This is my fifth Scalzi novel, so at this point, I must be a fan! I will admit, I was nearing the end of the year and still too far away from hitting my Half Cannonball so, on a quiet afternoon, I found myself googling “Short Free Audiobooks” in desperation. I stumbled upon the Dispatcher, saw the author’s name and the runtime (2 hours and 18 minutes), downloaded this audiobook (audionovella?) without hesitation.

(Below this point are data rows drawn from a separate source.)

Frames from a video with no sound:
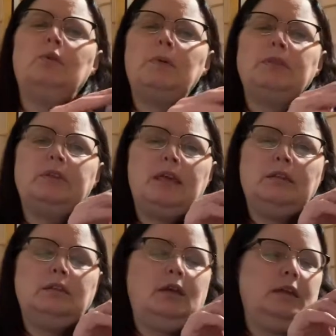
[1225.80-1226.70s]
know about the
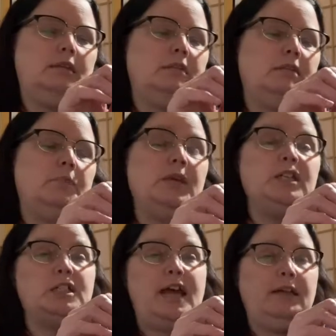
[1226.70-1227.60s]
dandelion. The
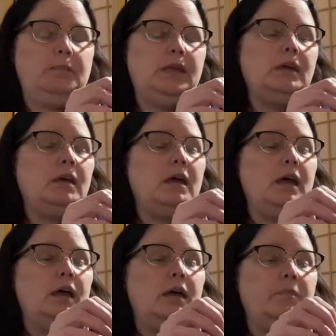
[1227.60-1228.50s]
peach had me.
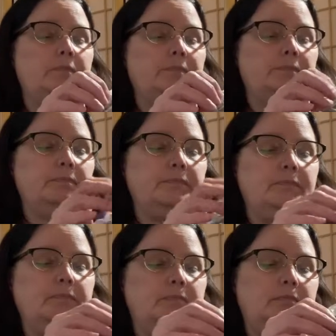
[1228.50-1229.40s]
Um,
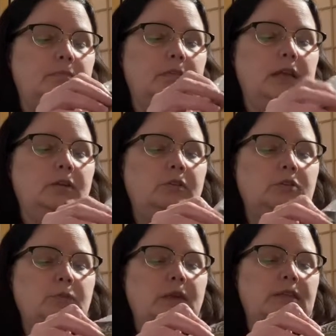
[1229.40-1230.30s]
I know
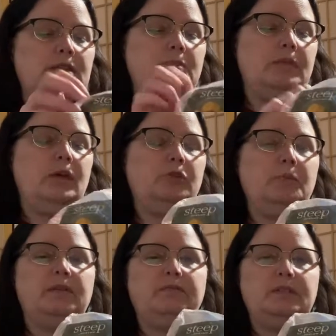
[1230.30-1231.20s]
there's probably some health
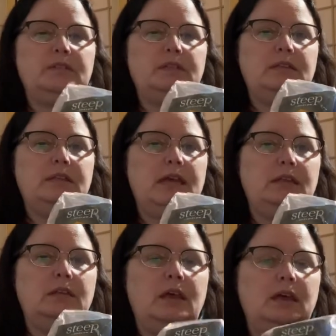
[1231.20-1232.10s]
benefits to the
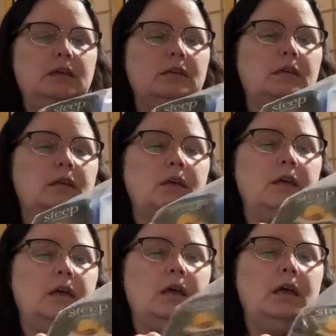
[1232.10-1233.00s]
dandelion
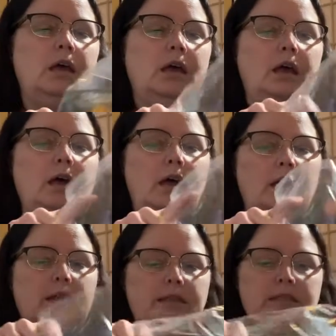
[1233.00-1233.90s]

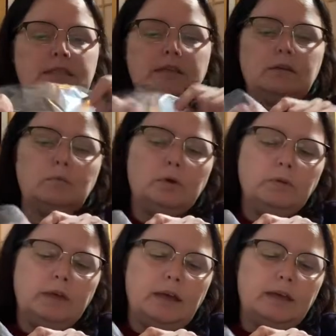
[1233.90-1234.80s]
let's see what
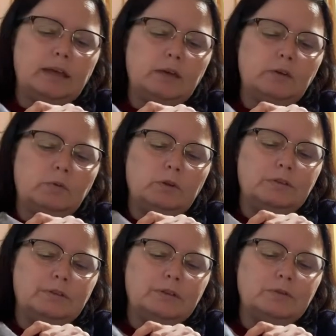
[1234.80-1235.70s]
we got here.
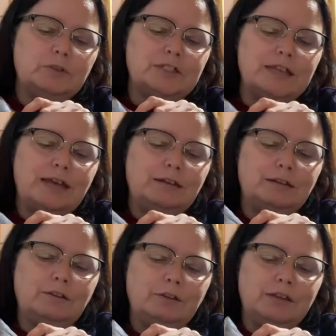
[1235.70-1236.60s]
We'll, we'll just kind
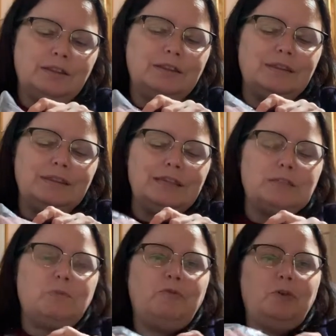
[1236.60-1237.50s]
of look at
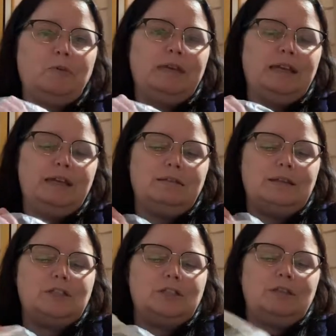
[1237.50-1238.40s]
this before we get
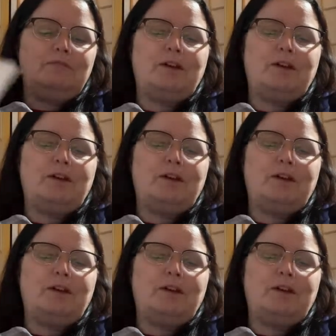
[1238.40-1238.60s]
touching the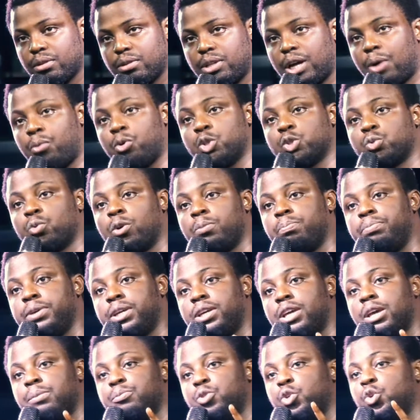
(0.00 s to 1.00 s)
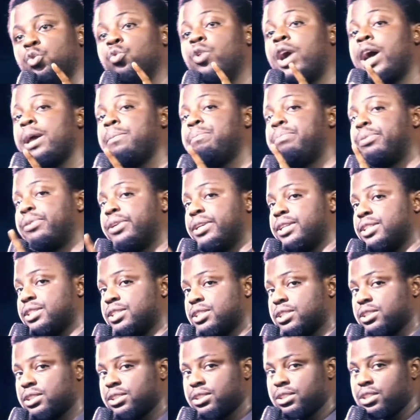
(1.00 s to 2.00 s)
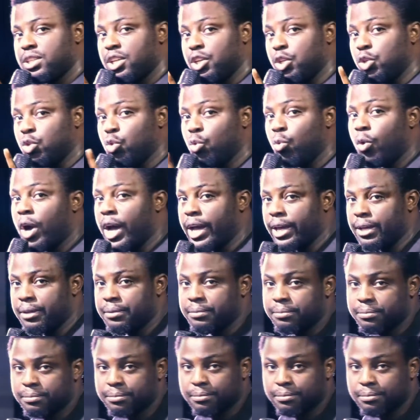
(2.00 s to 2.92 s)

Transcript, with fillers: That was what became UI Praise in UI.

Tony Valdez is the titular Dispatcher, a person who is paid to murder people. But it’s not what you think! In this near future speculative fiction, the cosmic scales have somehow been changed. In almost every case, when a person is murdered, they don’t die. Instead, they wake up naked at home in their bed, restored to the condition they were in a couple of hours before their death. It’s not clear why this happens, but commercialism being what it is, the new job of Dispatcher has emerged. We are introduced to Valdez as he enters a surgery. The surgeon is extremely hostile towards him, demanding that he leave; however, he’s there at the insistence of medical insurers. In the course of the surgery, something goes wrong and the patient is about to die. At that right moment, Valdez steps in and ‘dispatches’ him. The patient awoke, at home, in the condition he was in before the doomed surgery began.
We then learn the ‘rules’ of dispatching through Detective Langdon, who is investigating the disappearance of a dispatcher who is known to Valdez.
And this is when this tight little novel lost me.
I understand that a necessary storytelling device is often the naive character who needs the rules explained to them. That’s the purpose Langdon primarily serves throughout this novella. But you cannot tell me that an experienced detective, WHOSE MAIN JOB IS TO INVESTIGATE MURDERS, would not know all the ins-and-outs of dispatching. But she seems to be completely and utterly clueless about this pivotal and incredible miracle that has shifted society. How? How can she not understand? At one point, a character is murdered and wakes up again as expected, and Langdon asks, with genuine curiosity, what it’s like to die. I mean, surely she would have investigated countless murders (or, as they must all be now, attempted murders) at this point. She’s not a wet-behind-the-ears graduate. She’s experienced!
I might seem like I’m nitpicking but this storytelling device continues through the whole story. Langdon learns, seemingly for the first time, about the seedy underground of dispatching and how it’s used in organised crime, fight clubs, etc etc. I found it infuriating.
I understand this is the first in the dispatcher series, and perhaps now that the rules are firmly established, this issue is resolved in later books. But for my experience, it was too frustrating to overlook. A great premise, but a poor delivery. 2 intracranial payloads out of 5.
PS, I’m giving this 2 instead of 1, because Zachary Quinto read this instead of the usual Wil Wheaton that Scalzi uses. That was a welcome change in narrator.